[Source material — start]
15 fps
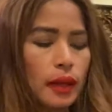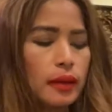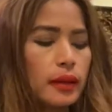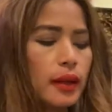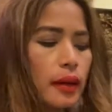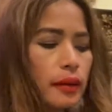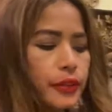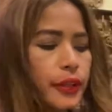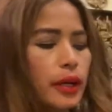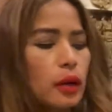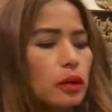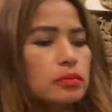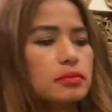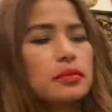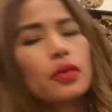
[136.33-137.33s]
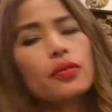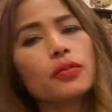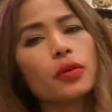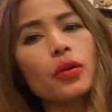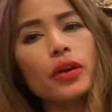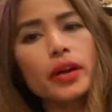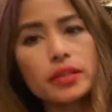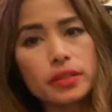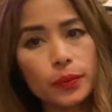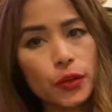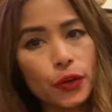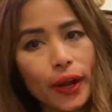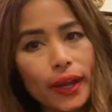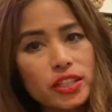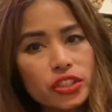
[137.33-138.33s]
now, you know, of course, if
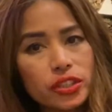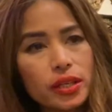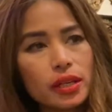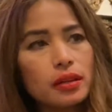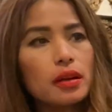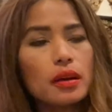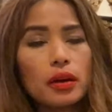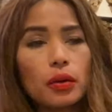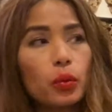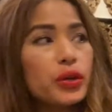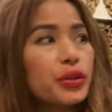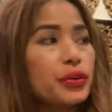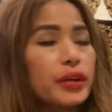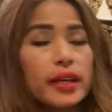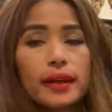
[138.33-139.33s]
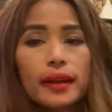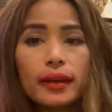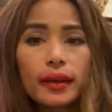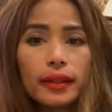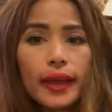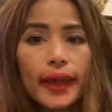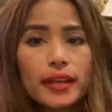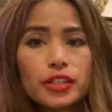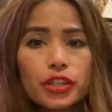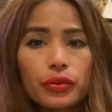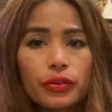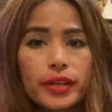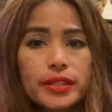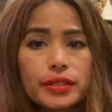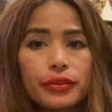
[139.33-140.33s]
you're Asian, when you're eating at the Asian
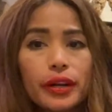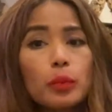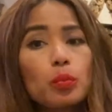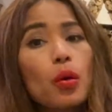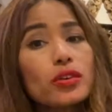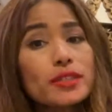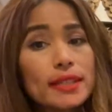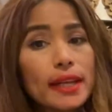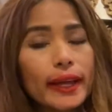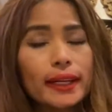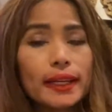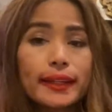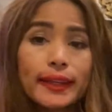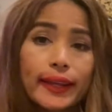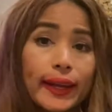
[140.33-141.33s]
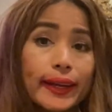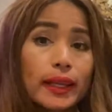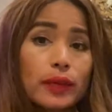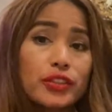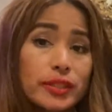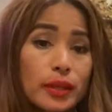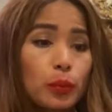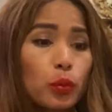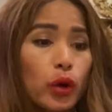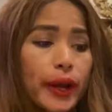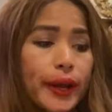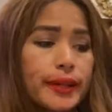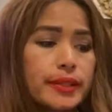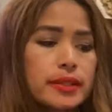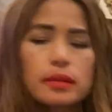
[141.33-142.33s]
restaurant, most likely they're gonna give you some
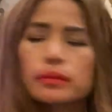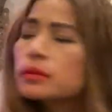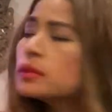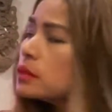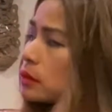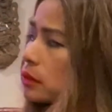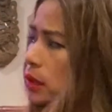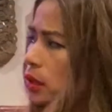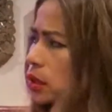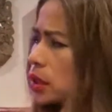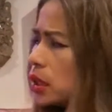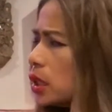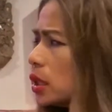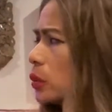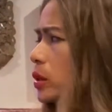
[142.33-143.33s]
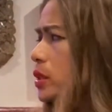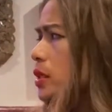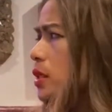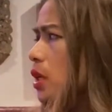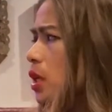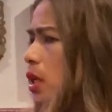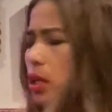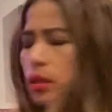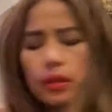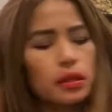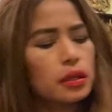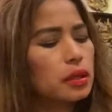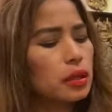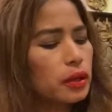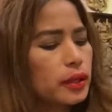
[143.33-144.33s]
rice. Hey, what's that?
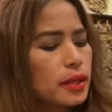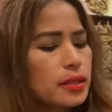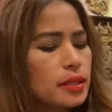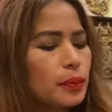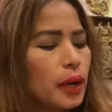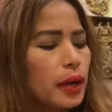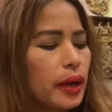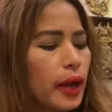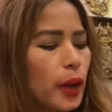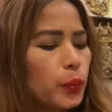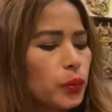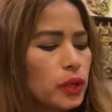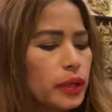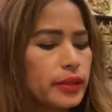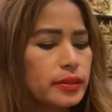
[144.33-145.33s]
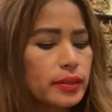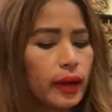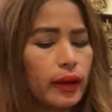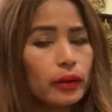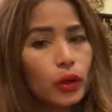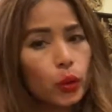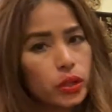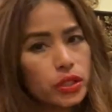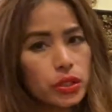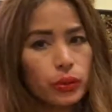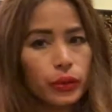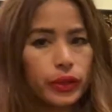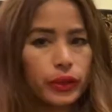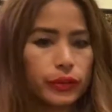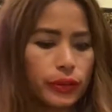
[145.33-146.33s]
Oh, there's some kind of ambulance. I don't know what's
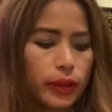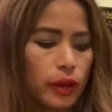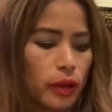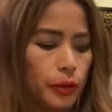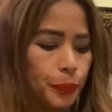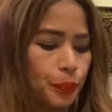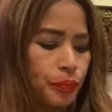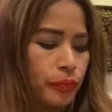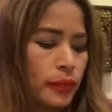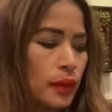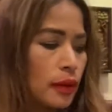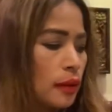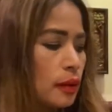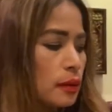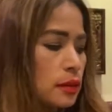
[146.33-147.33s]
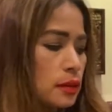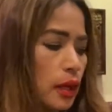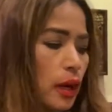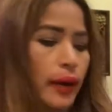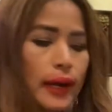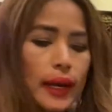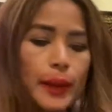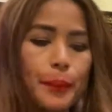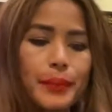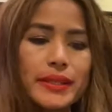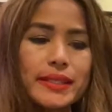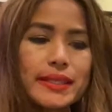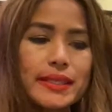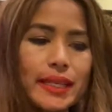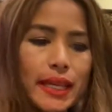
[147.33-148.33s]
going on there. All right, let me
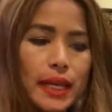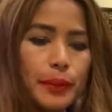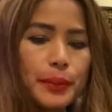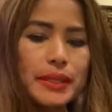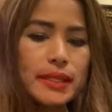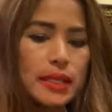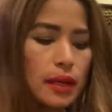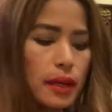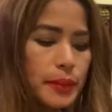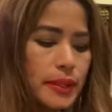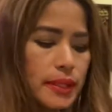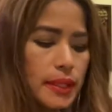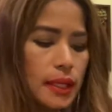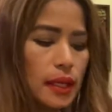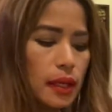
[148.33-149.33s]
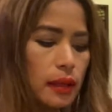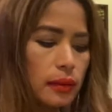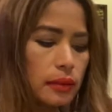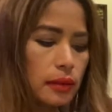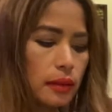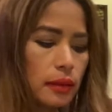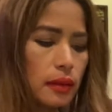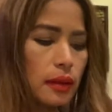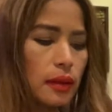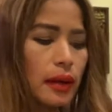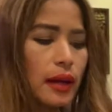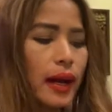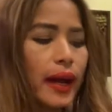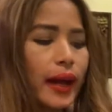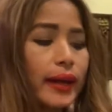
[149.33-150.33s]
see, let me see, let me see.
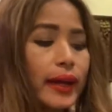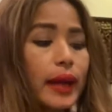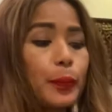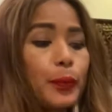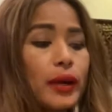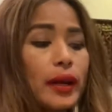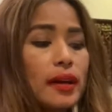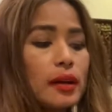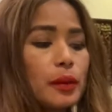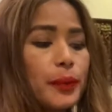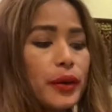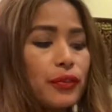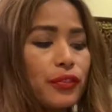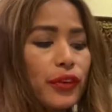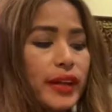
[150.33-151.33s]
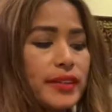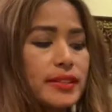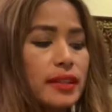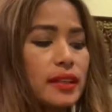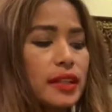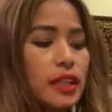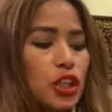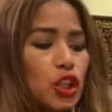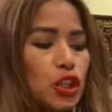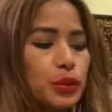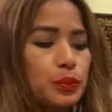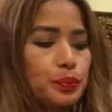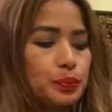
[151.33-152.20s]
I gotta put a little bit of rice in here.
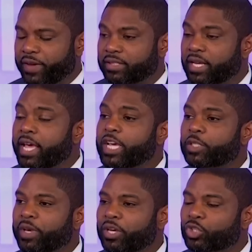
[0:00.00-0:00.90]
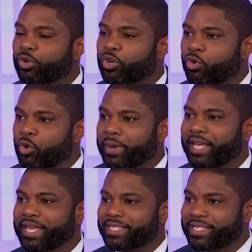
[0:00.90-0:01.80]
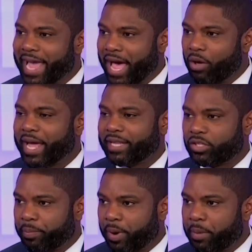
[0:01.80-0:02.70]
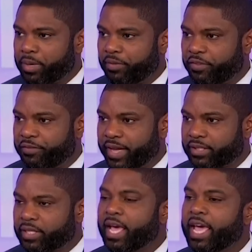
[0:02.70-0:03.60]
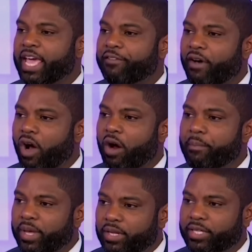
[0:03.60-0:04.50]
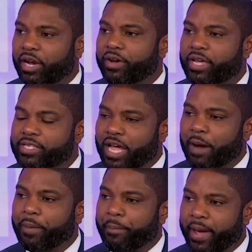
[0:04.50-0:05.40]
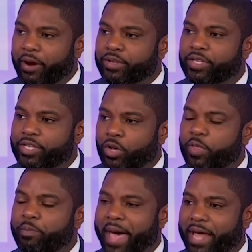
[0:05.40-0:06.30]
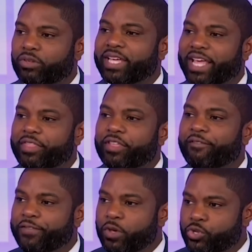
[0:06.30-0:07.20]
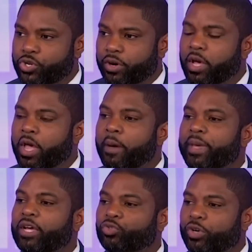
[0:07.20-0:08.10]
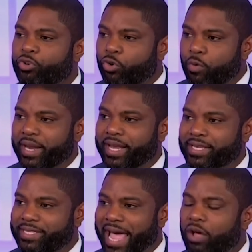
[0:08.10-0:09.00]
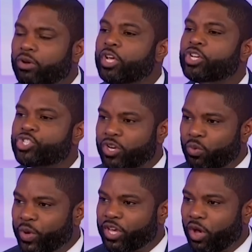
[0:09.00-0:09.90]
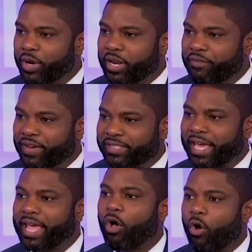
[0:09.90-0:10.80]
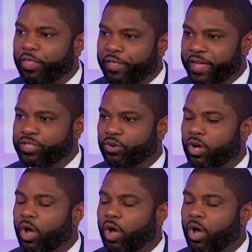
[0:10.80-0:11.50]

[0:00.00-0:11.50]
Defense is because recruitment is down at the Department of Defense. If our military is not prepared to deal with battles in the future because recruitment is down, shouldn't we go in and investigate all the things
[Source material — finish]
Exercise -
Reproduce exactly the lines from the one with "[137.33-138.33s]" to the bottom of the listing, both ends included, and nothing else. Skip the pictures.

Your response -
[137.33-138.33s]
now, you know, of course, if
[138.33-139.33s]
[139.33-140.33s]
you're Asian, when you're eating at the Asian
[140.33-141.33s]
[141.33-142.33s]
restaurant, most likely they're gonna give you some
[142.33-143.33s]
[143.33-144.33s]
rice. Hey, what's that?
[144.33-145.33s]
[145.33-146.33s]
Oh, there's some kind of ambulance. I don't know what's
[146.33-147.33s]
[147.33-148.33s]
going on there. All right, let me
[148.33-149.33s]
[149.33-150.33s]
see, let me see, let me see.
[150.33-151.33s]
[151.33-152.20s]
I gotta put a little bit of rice in here.
[0:00.00-0:00.90]
[0:00.90-0:01.80]
[0:01.80-0:02.70]
[0:02.70-0:03.60]
[0:03.60-0:04.50]
[0:04.50-0:05.40]
[0:05.40-0:06.30]
[0:06.30-0:07.20]
[0:07.20-0:08.10]
[0:08.10-0:09.00]
[0:09.00-0:09.90]
[0:09.90-0:10.80]
[0:10.80-0:11.50]

[0:00.00-0:11.50]
Defense is because recruitment is down at the Department of Defense. If our military is not prepared to deal with battles in the future because recruitment is down, shouldn't we go in and investigate all the things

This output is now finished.